What is required
Return the entries below verbatim. Pictures stay out.

START The data

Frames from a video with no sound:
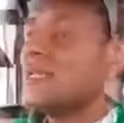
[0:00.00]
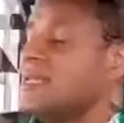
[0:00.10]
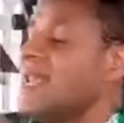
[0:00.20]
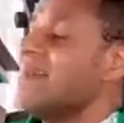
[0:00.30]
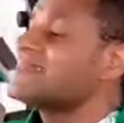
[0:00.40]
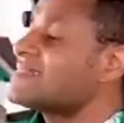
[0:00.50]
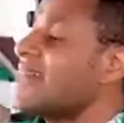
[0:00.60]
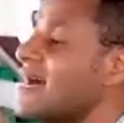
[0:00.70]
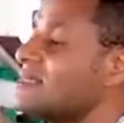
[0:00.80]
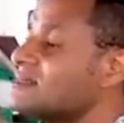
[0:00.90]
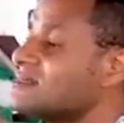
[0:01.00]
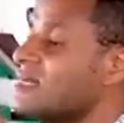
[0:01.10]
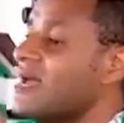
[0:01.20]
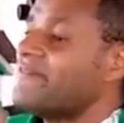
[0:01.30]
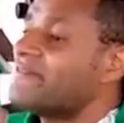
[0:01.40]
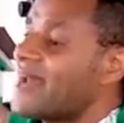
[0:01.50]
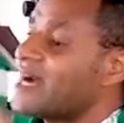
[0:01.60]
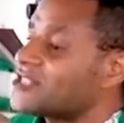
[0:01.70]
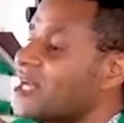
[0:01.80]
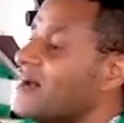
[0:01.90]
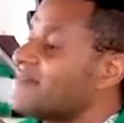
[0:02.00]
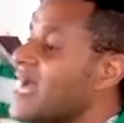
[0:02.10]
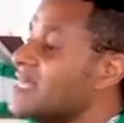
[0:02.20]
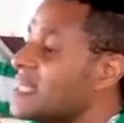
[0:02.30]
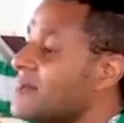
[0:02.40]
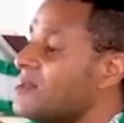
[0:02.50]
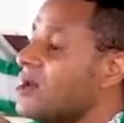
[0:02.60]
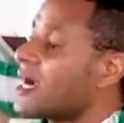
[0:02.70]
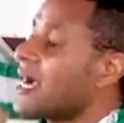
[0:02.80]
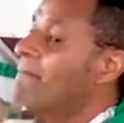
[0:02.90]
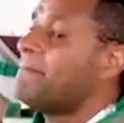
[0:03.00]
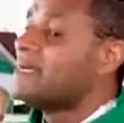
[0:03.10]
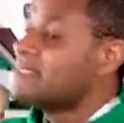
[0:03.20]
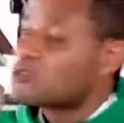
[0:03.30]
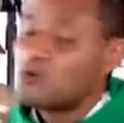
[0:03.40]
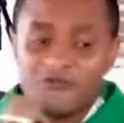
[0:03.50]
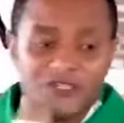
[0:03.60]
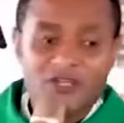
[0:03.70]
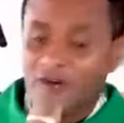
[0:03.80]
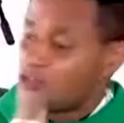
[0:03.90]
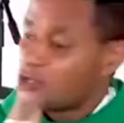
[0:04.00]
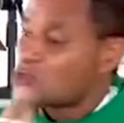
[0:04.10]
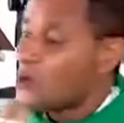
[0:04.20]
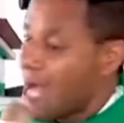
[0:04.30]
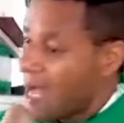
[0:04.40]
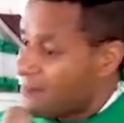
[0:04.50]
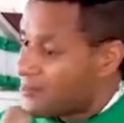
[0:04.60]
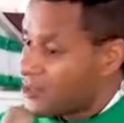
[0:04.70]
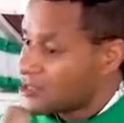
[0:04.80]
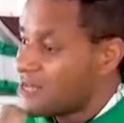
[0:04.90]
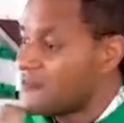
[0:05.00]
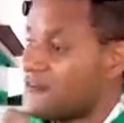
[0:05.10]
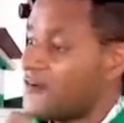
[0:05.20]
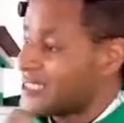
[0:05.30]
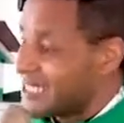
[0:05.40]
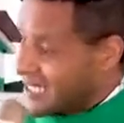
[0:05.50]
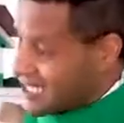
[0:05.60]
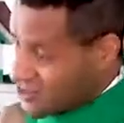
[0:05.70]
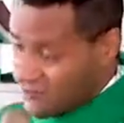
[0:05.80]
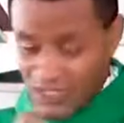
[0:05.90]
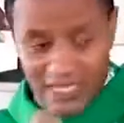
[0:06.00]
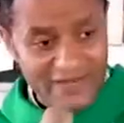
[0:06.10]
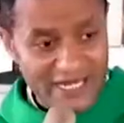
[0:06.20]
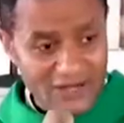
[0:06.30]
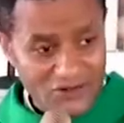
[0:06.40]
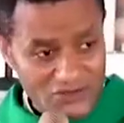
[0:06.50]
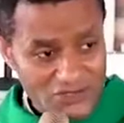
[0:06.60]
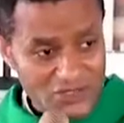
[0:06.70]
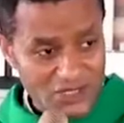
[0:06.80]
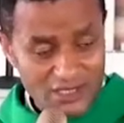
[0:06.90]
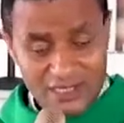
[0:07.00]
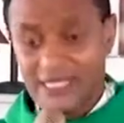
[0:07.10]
Less than a fraction of that 88 billion can pay the school fees of those who are abroad, even for the rest of whatever they are going to study.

END The data

Response
Frames from a video with no sound:
[0:00.00]
[0:00.10]
[0:00.20]
[0:00.30]
[0:00.40]
[0:00.50]
[0:00.60]
[0:00.70]
[0:00.80]
[0:00.90]
[0:01.00]
[0:01.10]
[0:01.20]
[0:01.30]
[0:01.40]
[0:01.50]
[0:01.60]
[0:01.70]
[0:01.80]
[0:01.90]
[0:02.00]
[0:02.10]
[0:02.20]
[0:02.30]
[0:02.40]
[0:02.50]
[0:02.60]
[0:02.70]
[0:02.80]
[0:02.90]
[0:03.00]
[0:03.10]
[0:03.20]
[0:03.30]
[0:03.40]
[0:03.50]
[0:03.60]
[0:03.70]
[0:03.80]
[0:03.90]
[0:04.00]
[0:04.10]
[0:04.20]
[0:04.30]
[0:04.40]
[0:04.50]
[0:04.60]
[0:04.70]
[0:04.80]
[0:04.90]
[0:05.00]
[0:05.10]
[0:05.20]
[0:05.30]
[0:05.40]
[0:05.50]
[0:05.60]
[0:05.70]
[0:05.80]
[0:05.90]
[0:06.00]
[0:06.10]
[0:06.20]
[0:06.30]
[0:06.40]
[0:06.50]
[0:06.60]
[0:06.70]
[0:06.80]
[0:06.90]
[0:07.00]
[0:07.10]
Less than a fraction of that 88 billion can pay the school fees of those who are abroad, even for the rest of whatever they are going to study.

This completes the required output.